Every record that follows must be duplicated exactly, with images left out.

*** Opening of DATA SHOWN ***

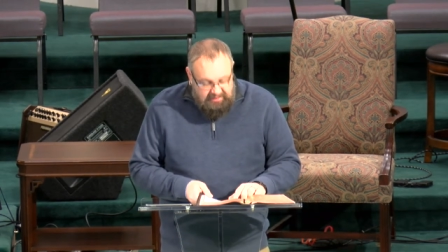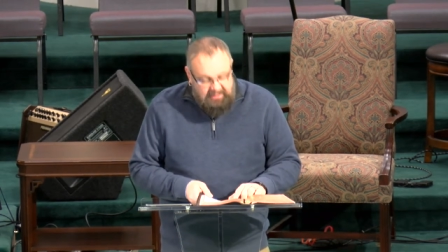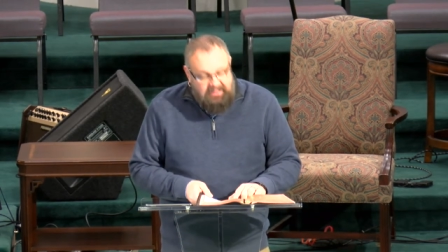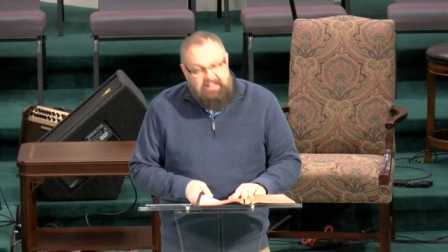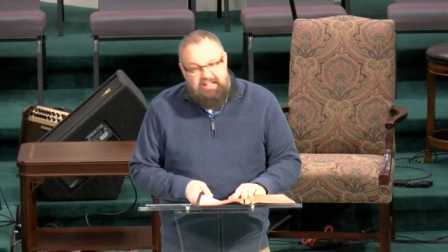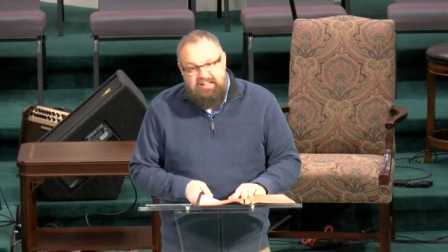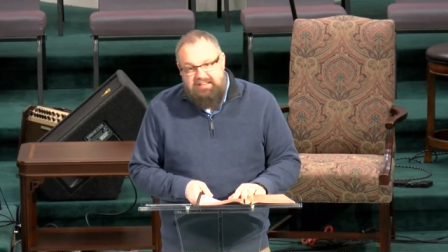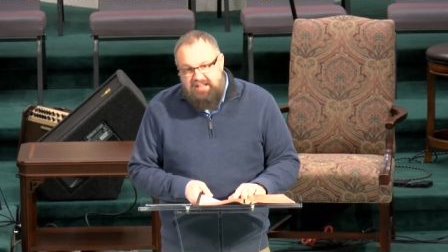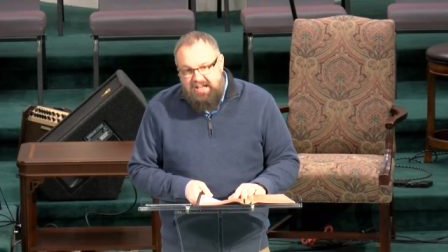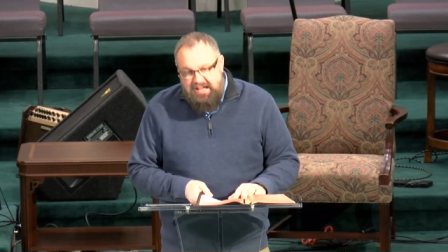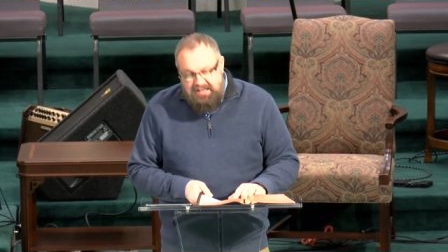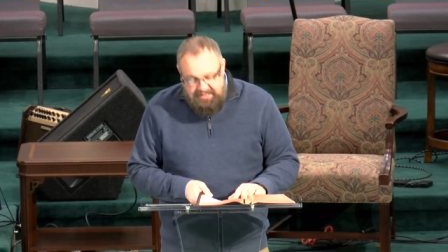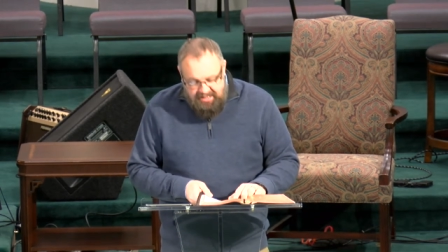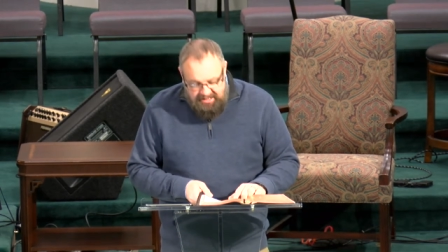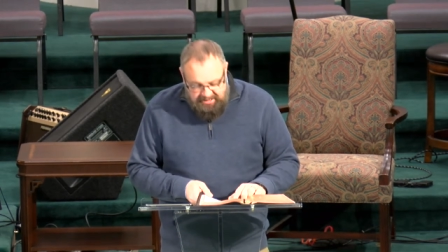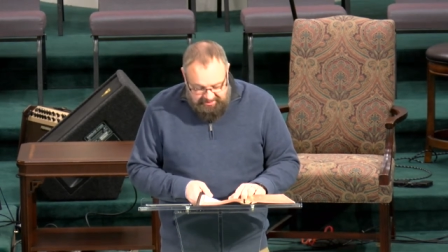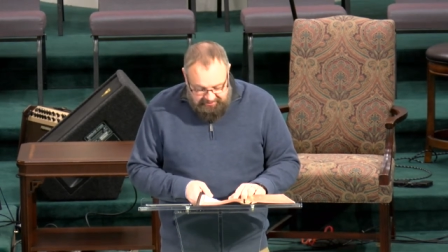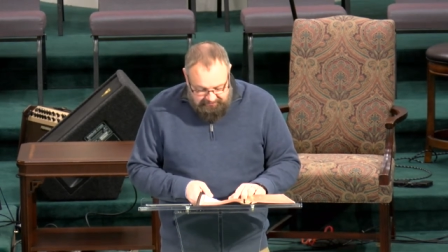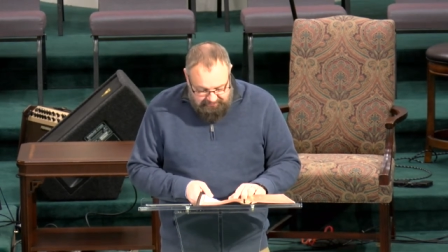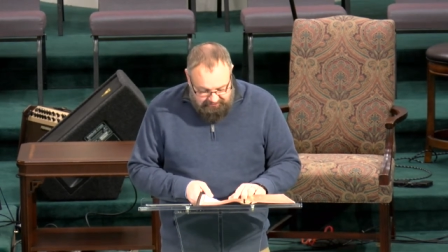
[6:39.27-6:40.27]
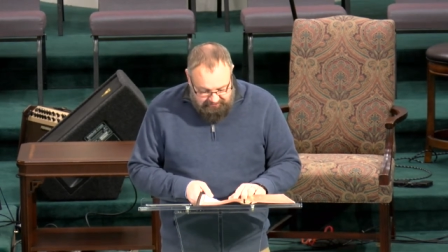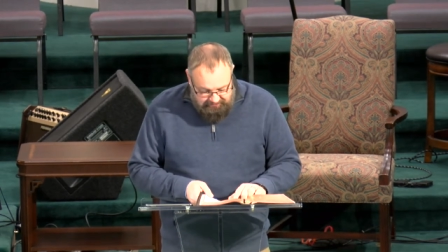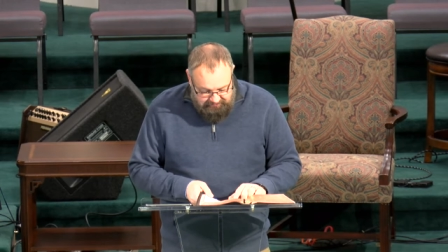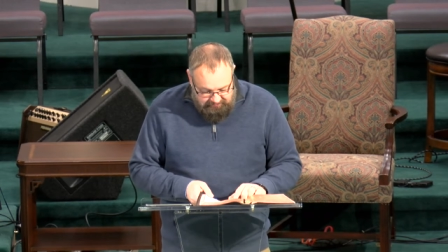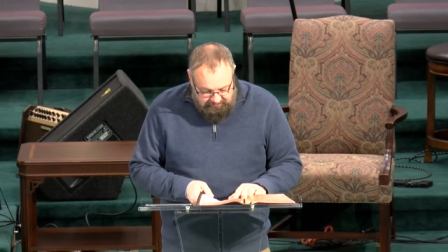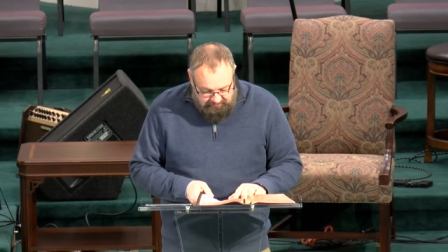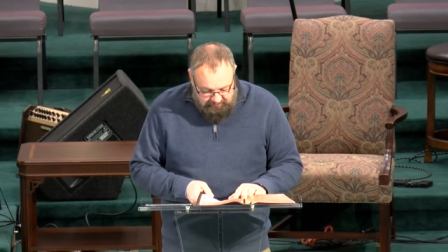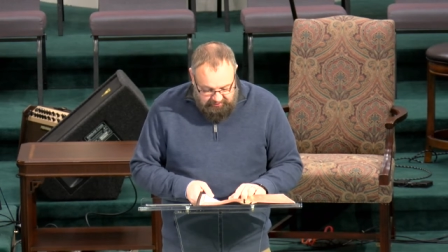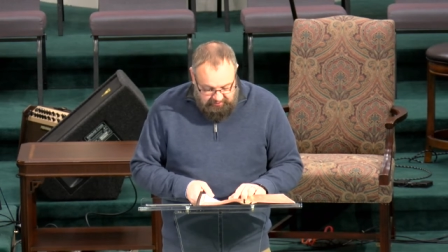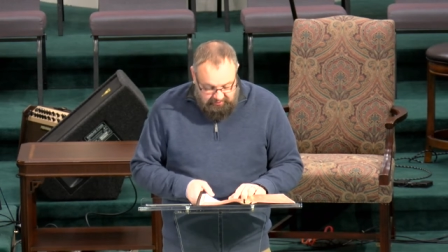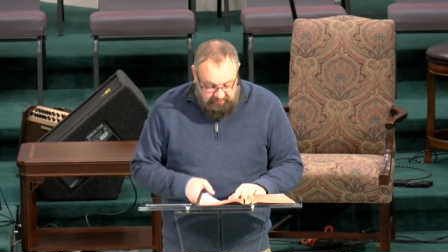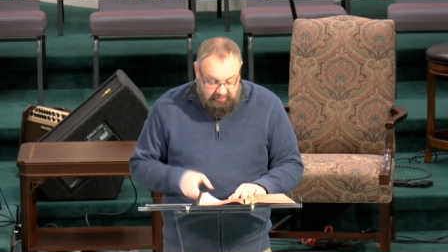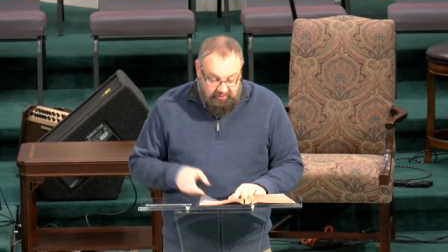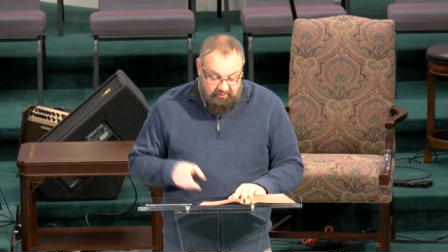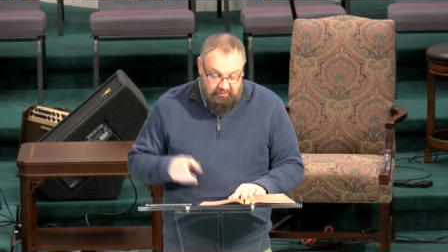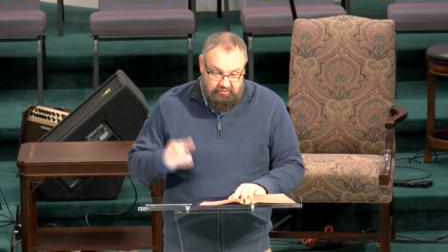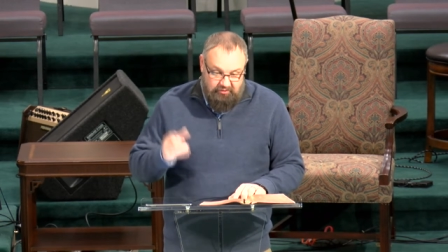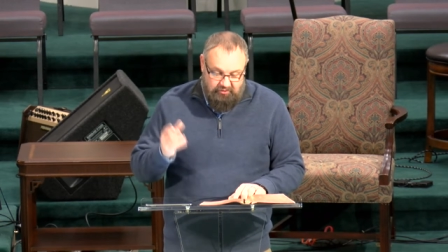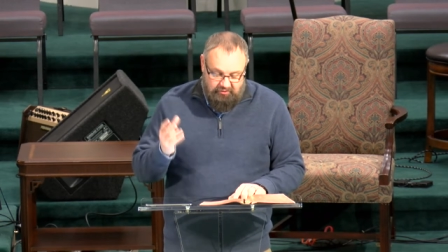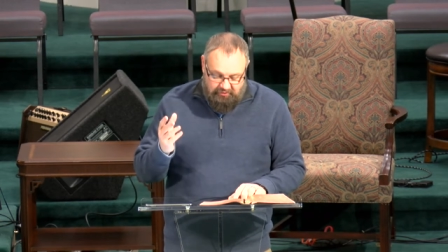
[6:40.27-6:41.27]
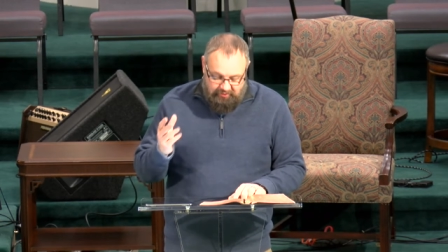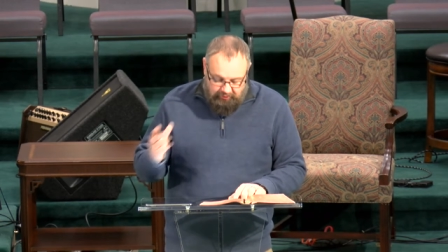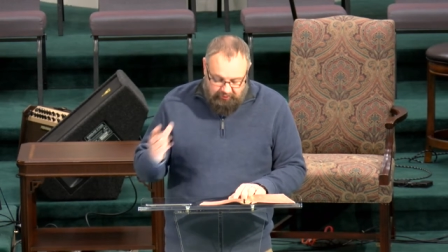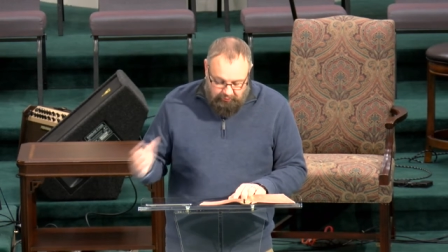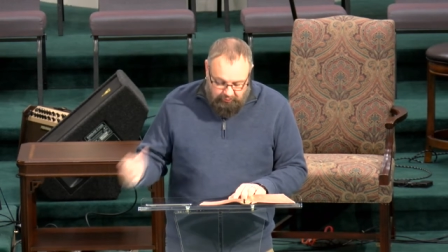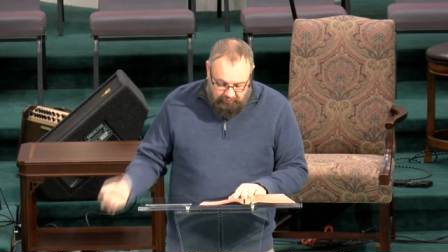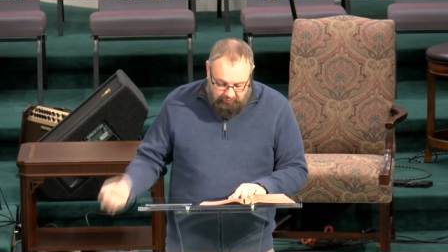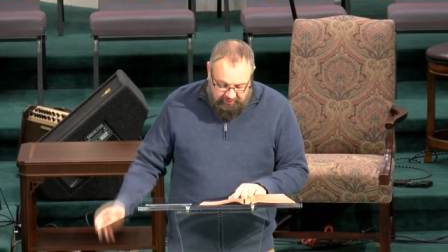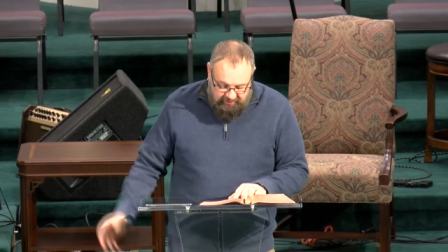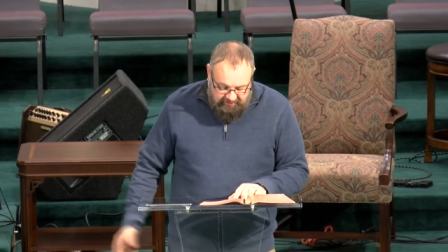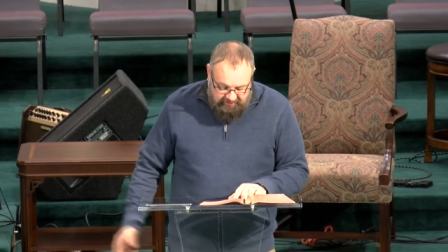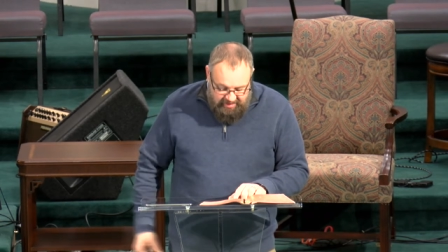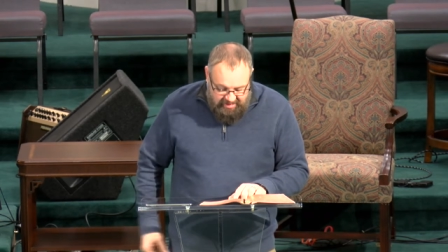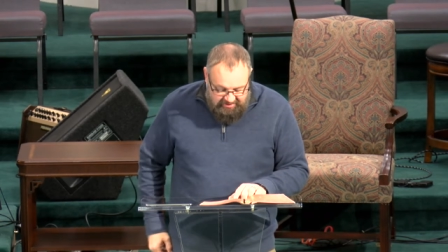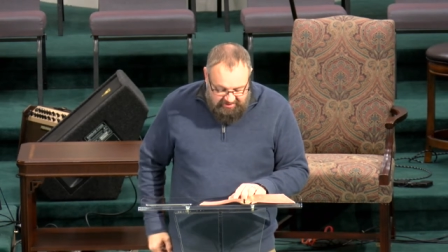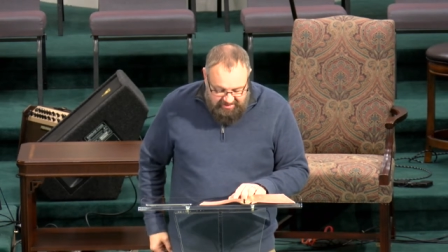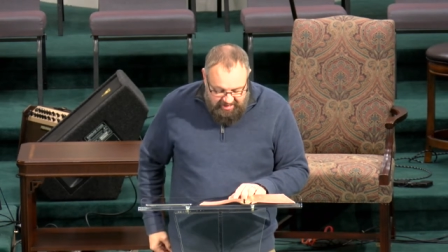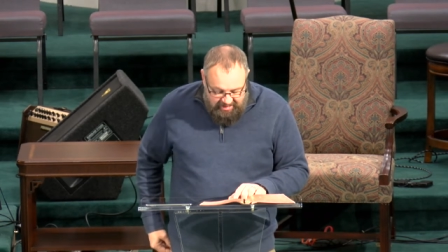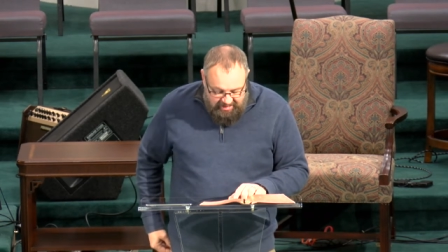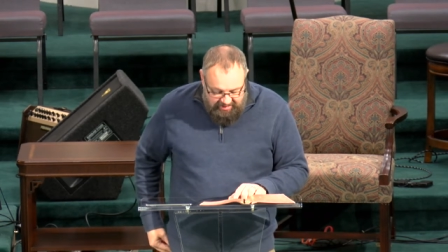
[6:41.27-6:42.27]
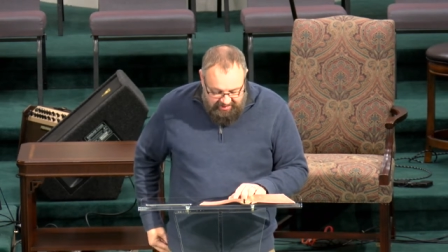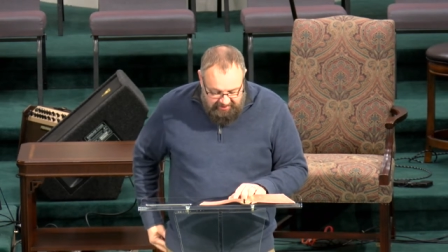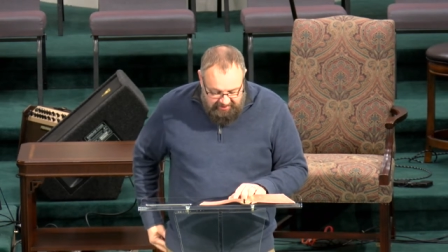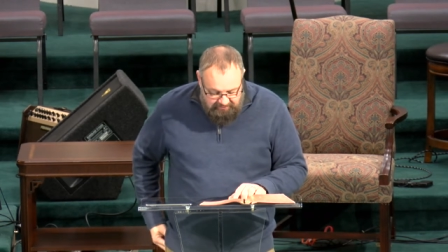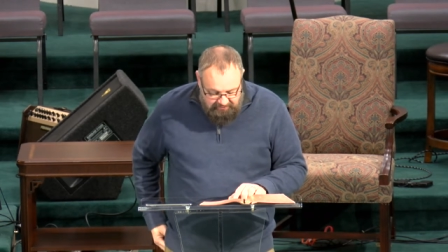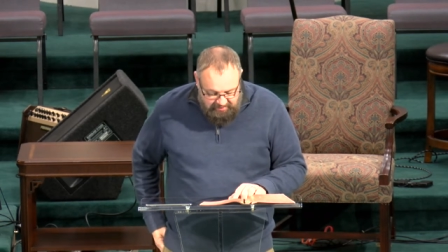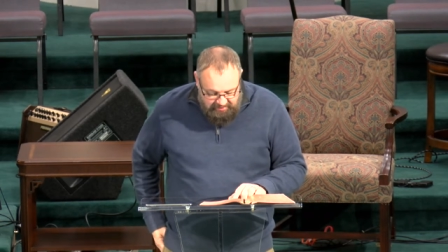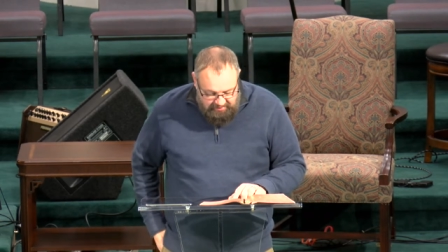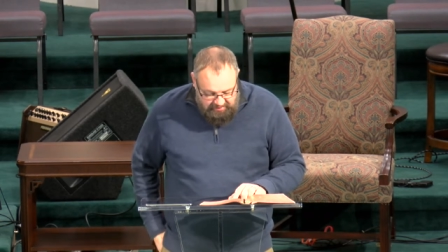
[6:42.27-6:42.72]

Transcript: In that day, this is the Lord, in that day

*** Close of DATA SHOWN ***

#### EXERCISE ANSWER:
[6:39.27-6:40.27]
[6:40.27-6:41.27]
[6:41.27-6:42.27]
[6:42.27-6:42.72]

Transcript: In that day, this is the Lord, in that day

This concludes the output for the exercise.